People from across the political spectrum may not know some statistics about Israel but aren’t surprised to hear them. For example, Israel is the only religious country which has more tourists each year from a different religion (the Jewish State has more Christian tourists than any other religious group; other religious countries like Denmark have mostly Christian visitors; Iran, mostly Muslim visitors). Some facts may surprise them, such as the fact that the Arab population in Jerusalem has gone up by 3.4 times since 1980 when Israel declared the city as its eternal capital, compared to a rise of only 1.9 times for the Jewish population.
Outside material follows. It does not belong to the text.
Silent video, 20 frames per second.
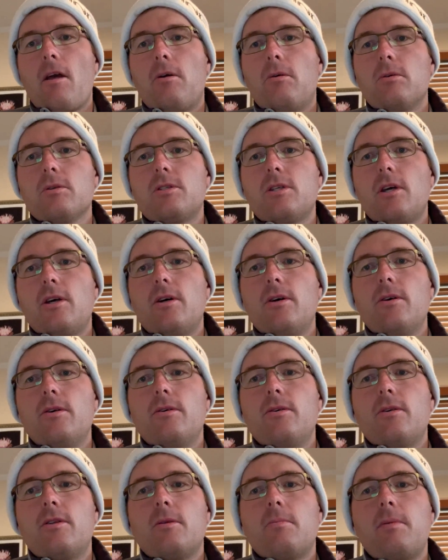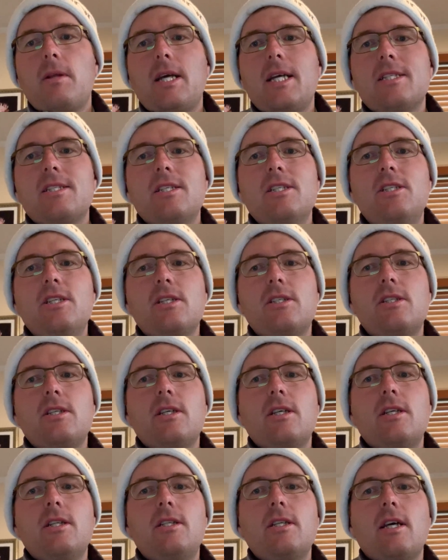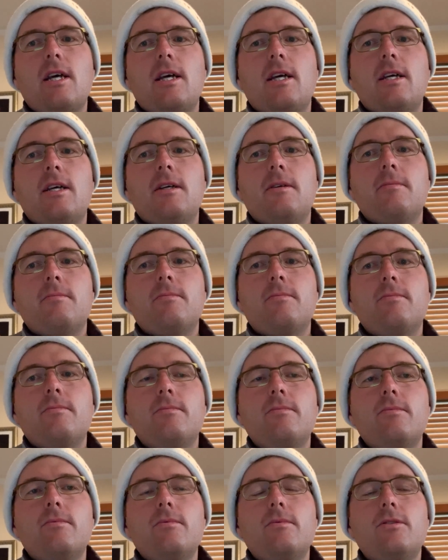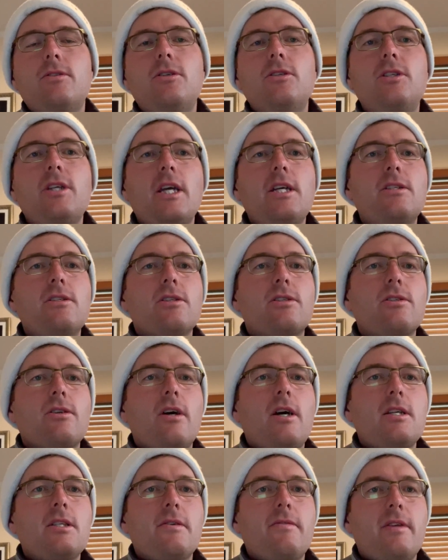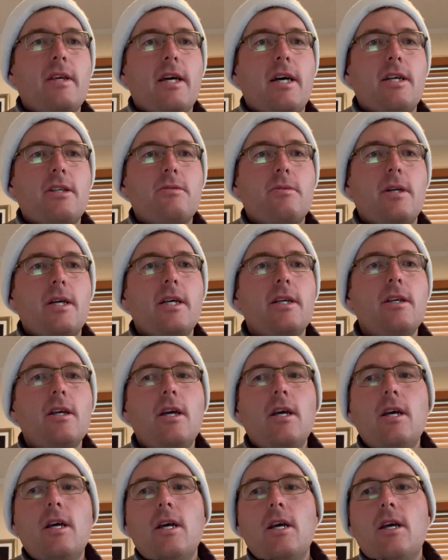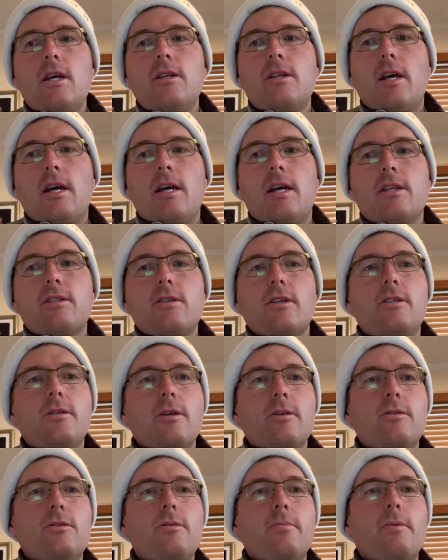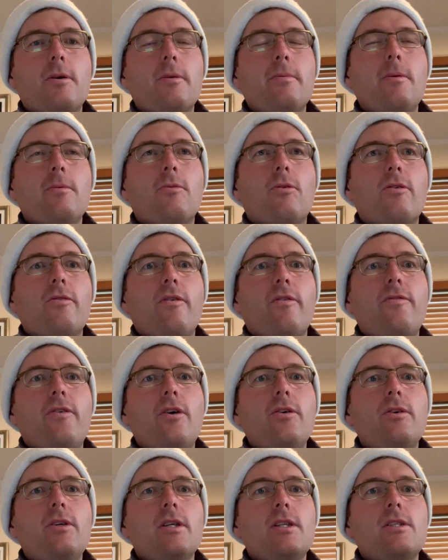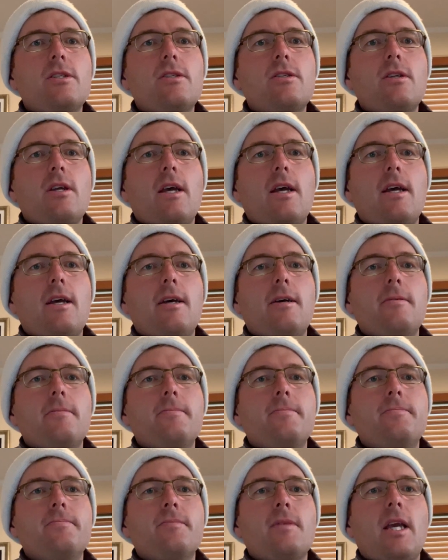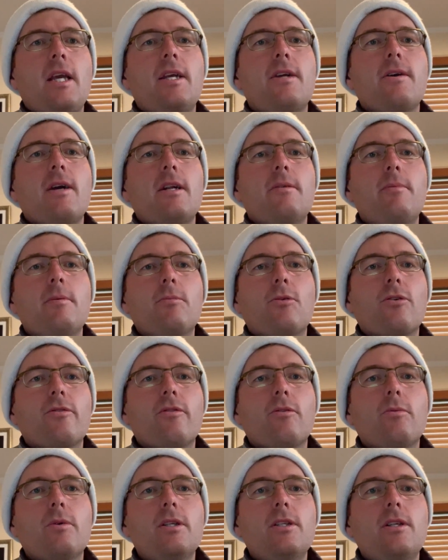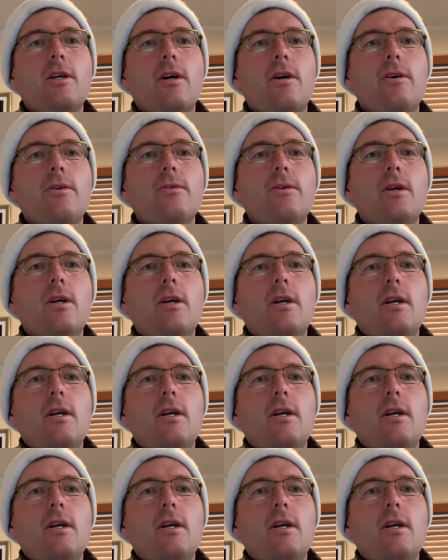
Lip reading: Also, the players suggested to change the size of the archway. So to put a bit more of a focus and create a bit more of a window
Both progressives and conservatives marvel at the religious freedoms in the only Jewish State. Muslims may wear hijabs (banned in France), build minarets near mosques (banned in Switzerland) and have halal meat (banned in the Scandinavian countries). Anyone of any faith can become prime minister in Israel (only Christians can lead Greece, only Muslims in Syria). Israel even helped the Mormons build a church in Jerusalem! and the Baha’i have a major temple in Haifa (the faith is banned in Qatar).
Liberals love that Israel is a green country, leading the world in recycling plastic. It was the first country in the Middle East to have wind farms and a bike sharing program. It also has a universal healthcare system for every citizen and permanent resident. Meanwhile, conservatives love that the Jewish State has a thriving free market built on capitalism. It has more companies listed on Nasdaq than any other country except for China (a country with a population 155 times as large).
Israel has strived to build a country that incorporates freedom, justice and fairness in an open, secure and vibrant multi-cultural society, in the heart of a turbulent and extremist neighborhood.
When Israel declared itself an independent state in 1948, it called for justice instinctively understood by both progressives and conservatives:
“THE STATE OF ISRAEL will be open for Jewish immigration and for the Ingathering of the Exiles; it will foster the development of the country for the benefit of all its inhabitants; it will be based on freedom, justice and peace as envisaged by the prophets of Israel; it will ensure complete equality of social and political rights to all its inhabitants irrespective of religion, race or sex; it will guarantee freedom of religion, conscience, language, education and culture; it will safeguard the Holy Places of all religions; and it will be faithful to the principles of the Charter of the United Nations.”
Israel was designed as a particular Jewish State, focused on Jewish immigration and a vision of peace based on the Jewish bible, but also with “complete equality of social and political rights to all inhabitants irrespective of religion.” The country’s foundational principles stressed both the particular and universal in a unique and bold ambition for justice for all: a space for the most persecuted minority in the world, and a philosophy of justice based on history, tradition, truth and fairness.
Progressive and conservative people around the world have different interpretations of justice, yet both see their visions realized in Israel.